I’ve always known that I can be an angry person when the right nerve is plucked. However, I was taught that as a woman (especially a black Southern woman), it’s always better to be polite than to be angry. Instead of learning how to hold my anger, use my anger and include it as part of myself, I learned to hide my anger. I was so afraid of being angry that I never acknowledged when I was mad, although everyone I interacted with could see it written clearly across my face. To be angry, especially to be an angry black woman, was off limits. To be an angry black woman was never acceptable.  To be angry was to be out of control, to be irrational, to be too emotional in a world that has no room for softies. Anger was never an emotion that I felt I could access in a safe way.

Being angry on the National Day of Resistance to Police Violence
Being angry on the National Day of Resistance to Police Violence at Guilford College (Oct 22nd, 2014) Photo credit: Alexandra Haridopolos

During my sophomore year of college, I switched my major from Theatre Studies and History to Women’s, Gender and Sexuality Studies and History. After taking my first WGSS course, I felt rage I had never experienced before. It was as if my rose colored glasses had been slapped off. There was no faking, no pretense, and no more wool over the eyes. The wolves had their cheap dollar store sheep costumes pulled off, and they were snarling at me, ready to pounce. As I moved through my major, my friends in the program and I always complained to each other about how growing in feminism and learning about systemic oppression had made us less fun. “I can’t enjoy ANYTHING anymore!”, became a catchphrase every time we tried to enjoy a movie, a tv show, a popular song with a catchy beat. Everything reminded us of our status as women in the world, a status that was synonymous with inferior. We were quickly turning into the thing all women are taught to dread being labeled as: the killjoy feminist. The one who is always so angry about something, who can find an issue in every little thing. That “uptight bitch” who can never just “be chill”or “lighten up”. That girl that never stops critiquing anything long enough to enjoy it.

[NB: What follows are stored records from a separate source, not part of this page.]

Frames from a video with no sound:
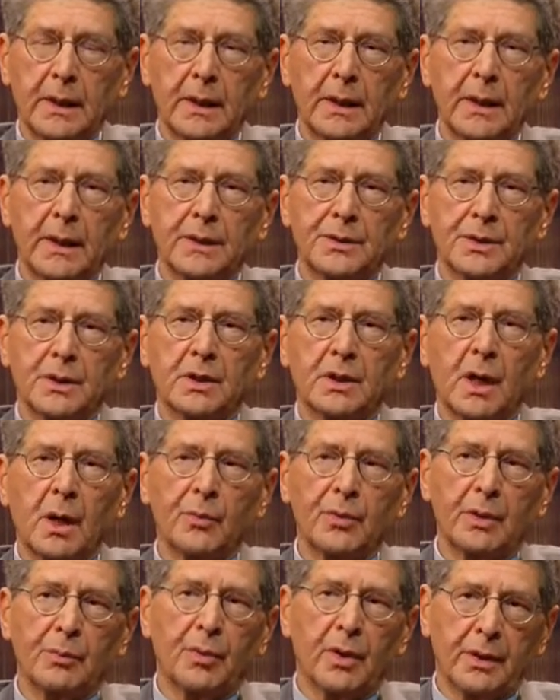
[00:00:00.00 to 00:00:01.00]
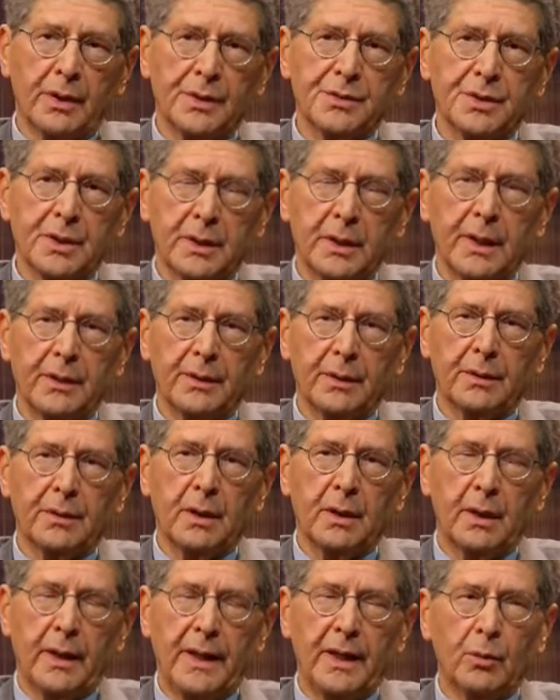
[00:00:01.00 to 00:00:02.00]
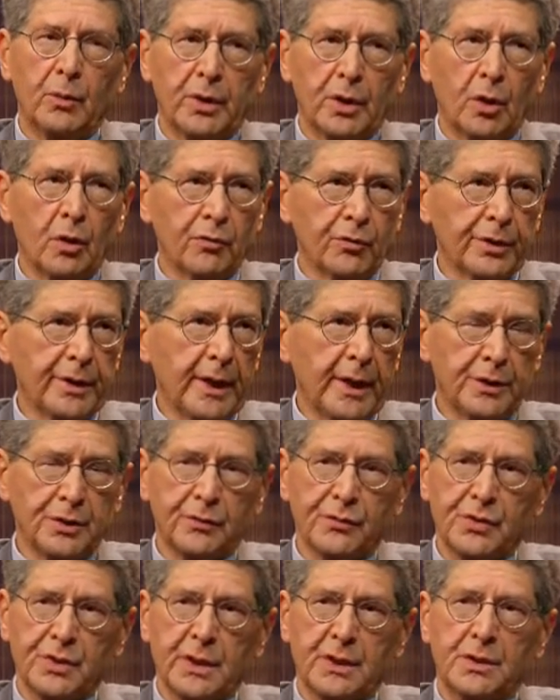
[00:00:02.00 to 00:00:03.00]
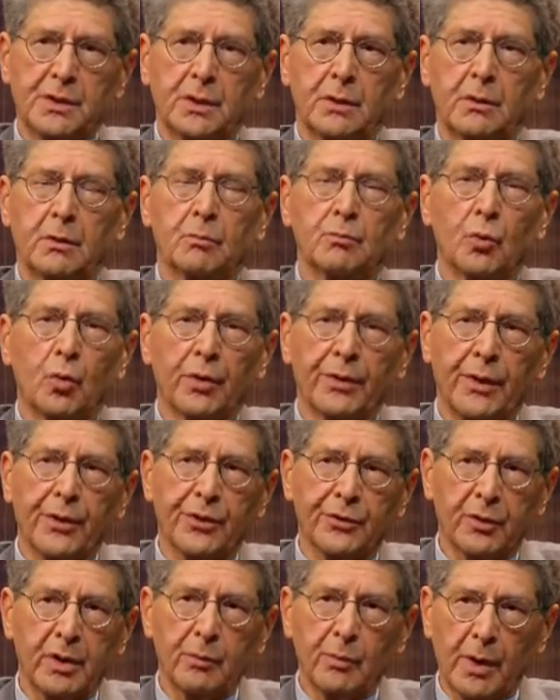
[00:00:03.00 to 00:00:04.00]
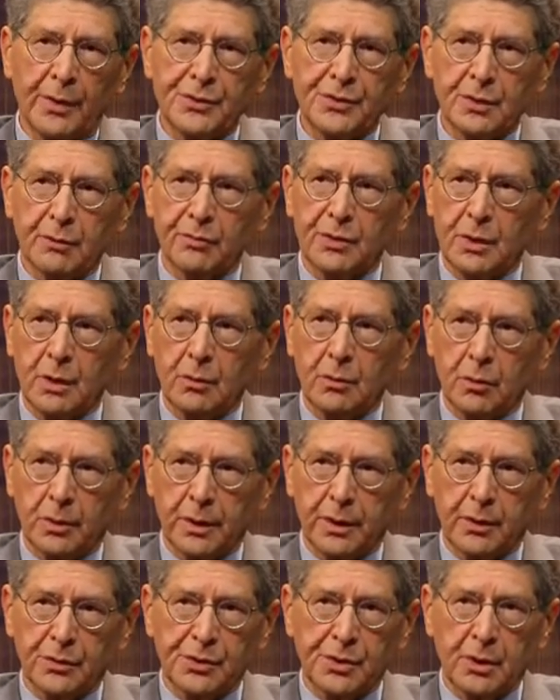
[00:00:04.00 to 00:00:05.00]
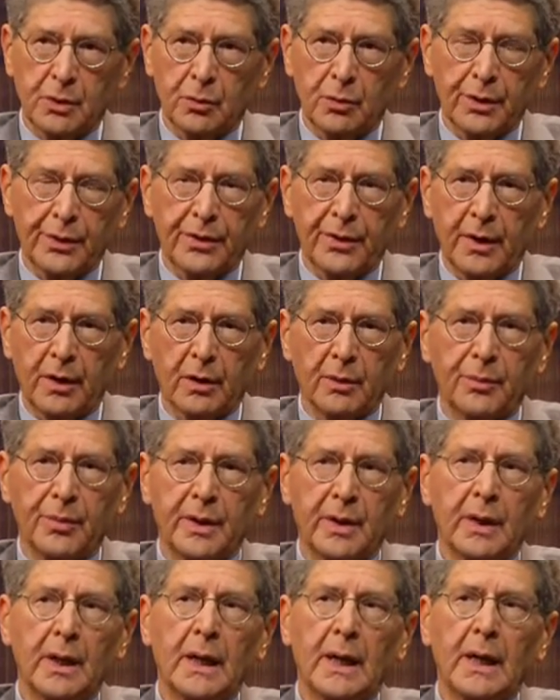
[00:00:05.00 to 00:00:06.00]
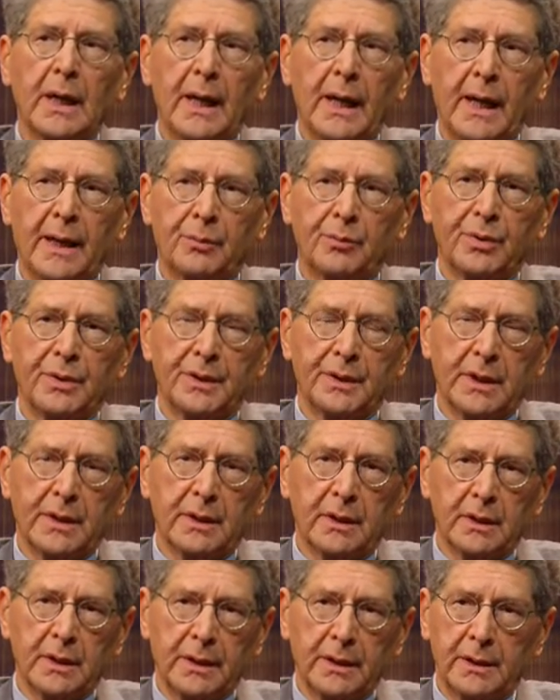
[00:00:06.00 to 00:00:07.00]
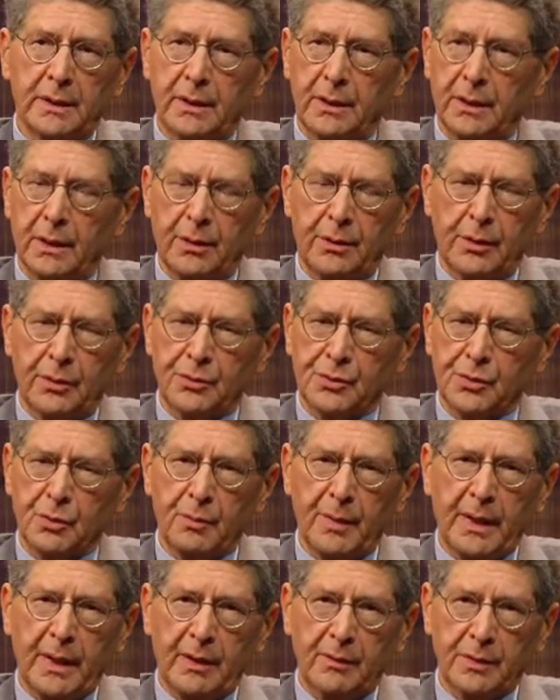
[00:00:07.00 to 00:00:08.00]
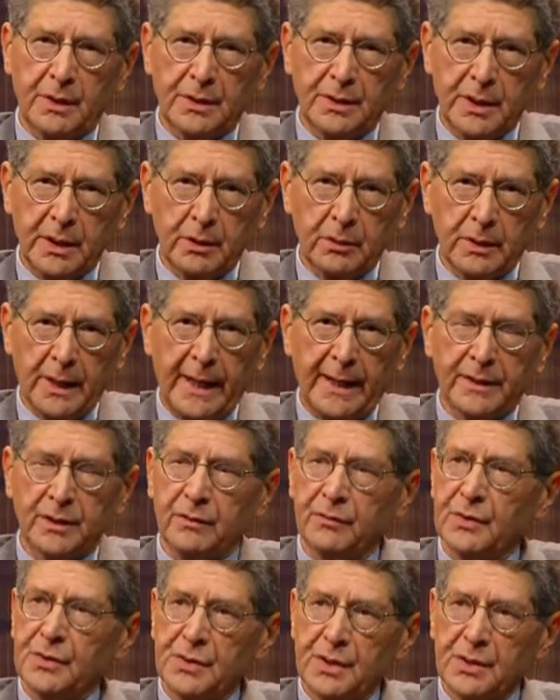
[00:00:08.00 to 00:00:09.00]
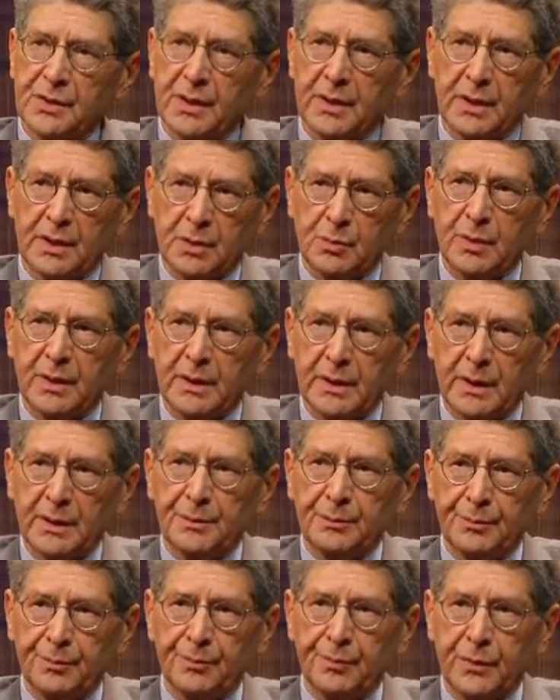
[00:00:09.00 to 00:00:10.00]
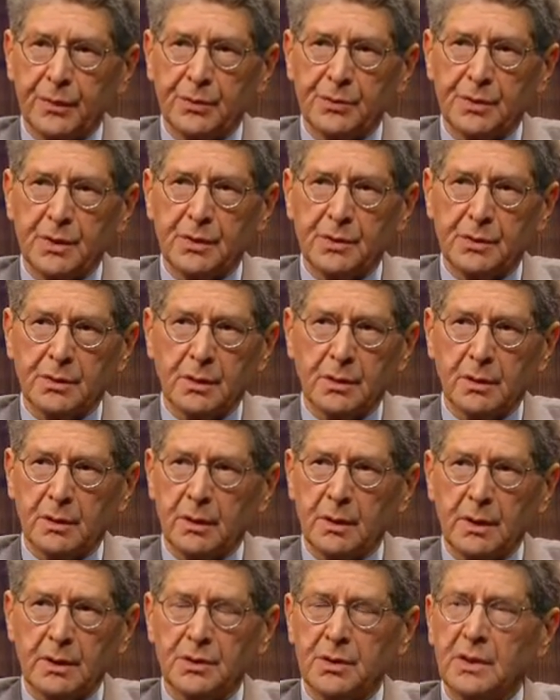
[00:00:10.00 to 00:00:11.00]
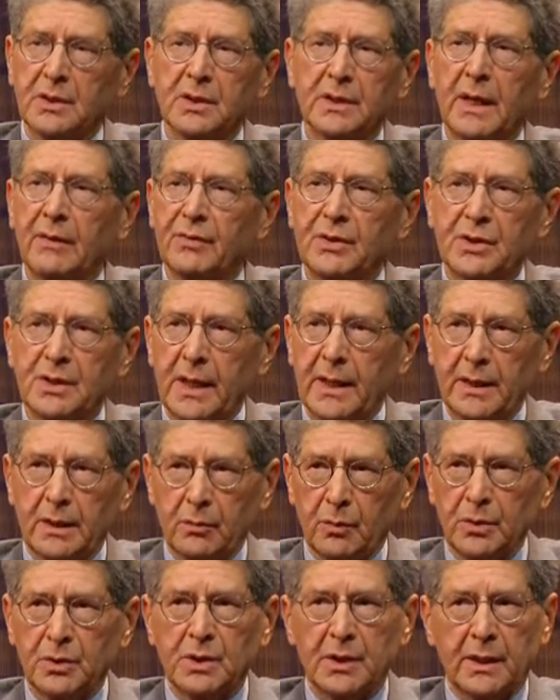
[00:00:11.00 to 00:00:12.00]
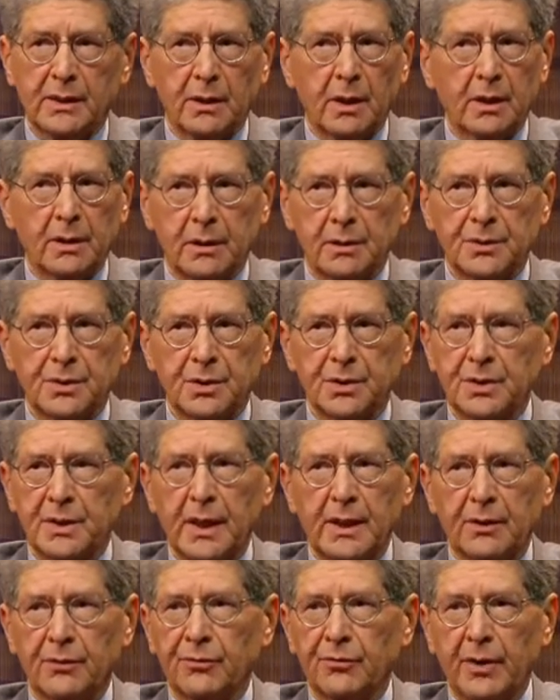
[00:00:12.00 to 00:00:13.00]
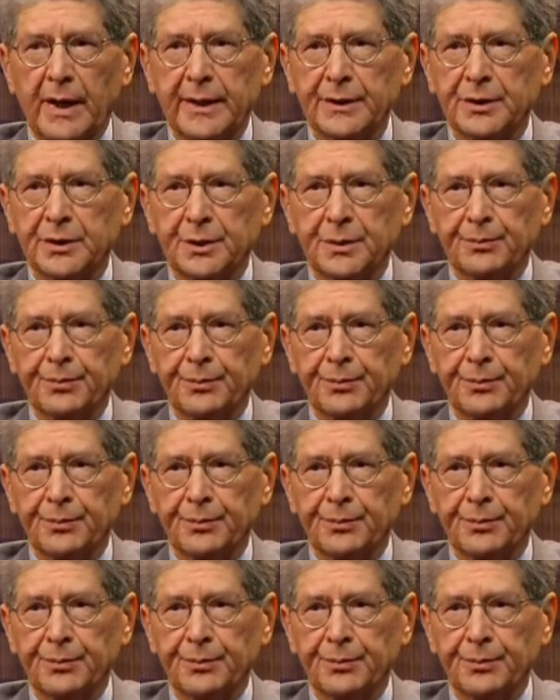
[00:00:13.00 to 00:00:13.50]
it's incumbent upon us to get anyone over the age of 60 more than 3 months of corticosteroid therapy, and particularly those who may have continued active disease, that this be done, because it's devastating once they sustain a fracture.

If you’re just beginning to explore your womanism/feminism, I’m going to tell you a big secret that no one wants you to know. Lean in close. Are you ready? Your anger at how the world has been stacked against you is valid. Your rage is sacred. Your anger is powerful. Your anger can move mountains… only if  you are willing to use it in service of something bigger. I had to learn that my anger was valid, my anger was important and my anger was transformative when I used it as praxis.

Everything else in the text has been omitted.